Ultrasound is very effective at identifying thyroid nodules, which may be a source of increased uptake on sestamibi scans. We believe that thyroid nodules greater than 1 cm or with suspicious characteristics should be evaluated with fine needle aspiration cytology prior to planned parathyroidectomy. This strategy limits the chances of missing a nonpalpable thyroid malignancy and thus reduces the likelihood for reoperative neck surgery.

In cases of primary HPT when patients have negative preoperative localization studies, we recommend proceeding with surgery and planning on a four-gland exploration (see Part 5, Chapter 41). Some surgeons would obtain a four-dimensional CT scan of neck and chest prior to exploring the patient. However, we believe that additional evidence is required before this approach should be routinely adopted.
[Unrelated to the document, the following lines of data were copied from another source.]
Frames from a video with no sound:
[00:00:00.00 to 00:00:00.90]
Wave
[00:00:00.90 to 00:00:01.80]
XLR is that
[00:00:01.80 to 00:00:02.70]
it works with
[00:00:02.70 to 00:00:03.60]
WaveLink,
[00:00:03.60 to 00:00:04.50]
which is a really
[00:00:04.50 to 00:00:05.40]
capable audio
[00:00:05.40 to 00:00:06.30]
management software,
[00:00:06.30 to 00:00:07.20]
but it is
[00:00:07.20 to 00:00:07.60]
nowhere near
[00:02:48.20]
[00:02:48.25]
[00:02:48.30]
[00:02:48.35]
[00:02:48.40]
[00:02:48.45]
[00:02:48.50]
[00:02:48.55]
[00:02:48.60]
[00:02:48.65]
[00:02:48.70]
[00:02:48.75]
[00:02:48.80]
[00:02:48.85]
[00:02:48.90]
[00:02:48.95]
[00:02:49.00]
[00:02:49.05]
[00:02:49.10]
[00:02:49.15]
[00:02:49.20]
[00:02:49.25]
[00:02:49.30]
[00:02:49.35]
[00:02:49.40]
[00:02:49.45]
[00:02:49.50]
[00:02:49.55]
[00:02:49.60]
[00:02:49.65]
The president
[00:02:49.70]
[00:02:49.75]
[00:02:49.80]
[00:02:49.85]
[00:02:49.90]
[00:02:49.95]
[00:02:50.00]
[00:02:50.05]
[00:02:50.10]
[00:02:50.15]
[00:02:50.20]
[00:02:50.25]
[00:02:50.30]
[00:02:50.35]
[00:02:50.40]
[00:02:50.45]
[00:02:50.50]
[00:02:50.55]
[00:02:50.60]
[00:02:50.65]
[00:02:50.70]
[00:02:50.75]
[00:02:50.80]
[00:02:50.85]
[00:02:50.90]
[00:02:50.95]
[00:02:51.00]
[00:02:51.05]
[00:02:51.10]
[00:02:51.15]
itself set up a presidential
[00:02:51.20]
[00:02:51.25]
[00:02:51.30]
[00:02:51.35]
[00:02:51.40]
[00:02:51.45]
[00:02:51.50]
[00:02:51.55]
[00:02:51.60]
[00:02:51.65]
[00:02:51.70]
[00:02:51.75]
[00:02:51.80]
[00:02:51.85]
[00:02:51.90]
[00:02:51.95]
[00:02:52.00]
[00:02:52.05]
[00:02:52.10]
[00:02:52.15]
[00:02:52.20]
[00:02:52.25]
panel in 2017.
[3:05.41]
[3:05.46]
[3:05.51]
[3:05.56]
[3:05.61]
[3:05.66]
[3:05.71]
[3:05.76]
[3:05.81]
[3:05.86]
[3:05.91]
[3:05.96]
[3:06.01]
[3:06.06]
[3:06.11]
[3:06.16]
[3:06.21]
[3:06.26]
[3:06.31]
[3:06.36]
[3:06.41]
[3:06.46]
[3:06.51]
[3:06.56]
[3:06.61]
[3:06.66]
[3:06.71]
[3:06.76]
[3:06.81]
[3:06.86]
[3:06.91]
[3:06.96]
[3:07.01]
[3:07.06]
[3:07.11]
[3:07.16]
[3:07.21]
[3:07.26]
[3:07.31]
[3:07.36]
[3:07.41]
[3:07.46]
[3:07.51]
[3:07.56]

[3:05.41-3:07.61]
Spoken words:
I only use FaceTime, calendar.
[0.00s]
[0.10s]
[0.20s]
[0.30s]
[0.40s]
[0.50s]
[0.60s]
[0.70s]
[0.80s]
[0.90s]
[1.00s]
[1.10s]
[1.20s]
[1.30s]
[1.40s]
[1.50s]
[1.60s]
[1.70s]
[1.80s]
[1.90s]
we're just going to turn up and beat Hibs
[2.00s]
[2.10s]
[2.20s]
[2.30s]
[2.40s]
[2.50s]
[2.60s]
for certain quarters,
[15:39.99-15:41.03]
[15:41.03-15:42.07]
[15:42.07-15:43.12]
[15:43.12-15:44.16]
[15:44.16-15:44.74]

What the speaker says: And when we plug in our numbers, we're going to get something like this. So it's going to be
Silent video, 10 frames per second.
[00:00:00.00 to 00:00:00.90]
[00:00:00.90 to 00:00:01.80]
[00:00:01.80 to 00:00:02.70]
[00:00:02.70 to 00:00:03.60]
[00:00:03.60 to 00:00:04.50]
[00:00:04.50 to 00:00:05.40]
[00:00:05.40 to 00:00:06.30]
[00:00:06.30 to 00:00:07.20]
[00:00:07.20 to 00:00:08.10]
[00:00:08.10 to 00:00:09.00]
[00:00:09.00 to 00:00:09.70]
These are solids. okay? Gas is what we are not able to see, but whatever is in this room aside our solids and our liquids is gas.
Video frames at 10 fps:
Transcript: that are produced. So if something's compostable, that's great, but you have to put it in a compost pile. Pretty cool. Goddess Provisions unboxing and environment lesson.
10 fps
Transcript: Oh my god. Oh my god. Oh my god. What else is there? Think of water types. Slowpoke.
MIP can be performed either with local anesthesia and sedation or with general anesthesia, depending on surgeon and patient preference. We have found that because inferior parathyroid adenomas are located more anteriorly in the neck, these glands are more amenable to resection without using general anesthesia. Large posteriorly located superior parathyroid adenomas often are more challenging to remove without general anesthetic because of the need to rotate the thyroid lobe medially to gain access to the space posterior to the esophagus. Although it is possible to access these glands even when the patient is not asleep, surgeons should be cognizant of the challenge and choose the appropriate patient for such an approach.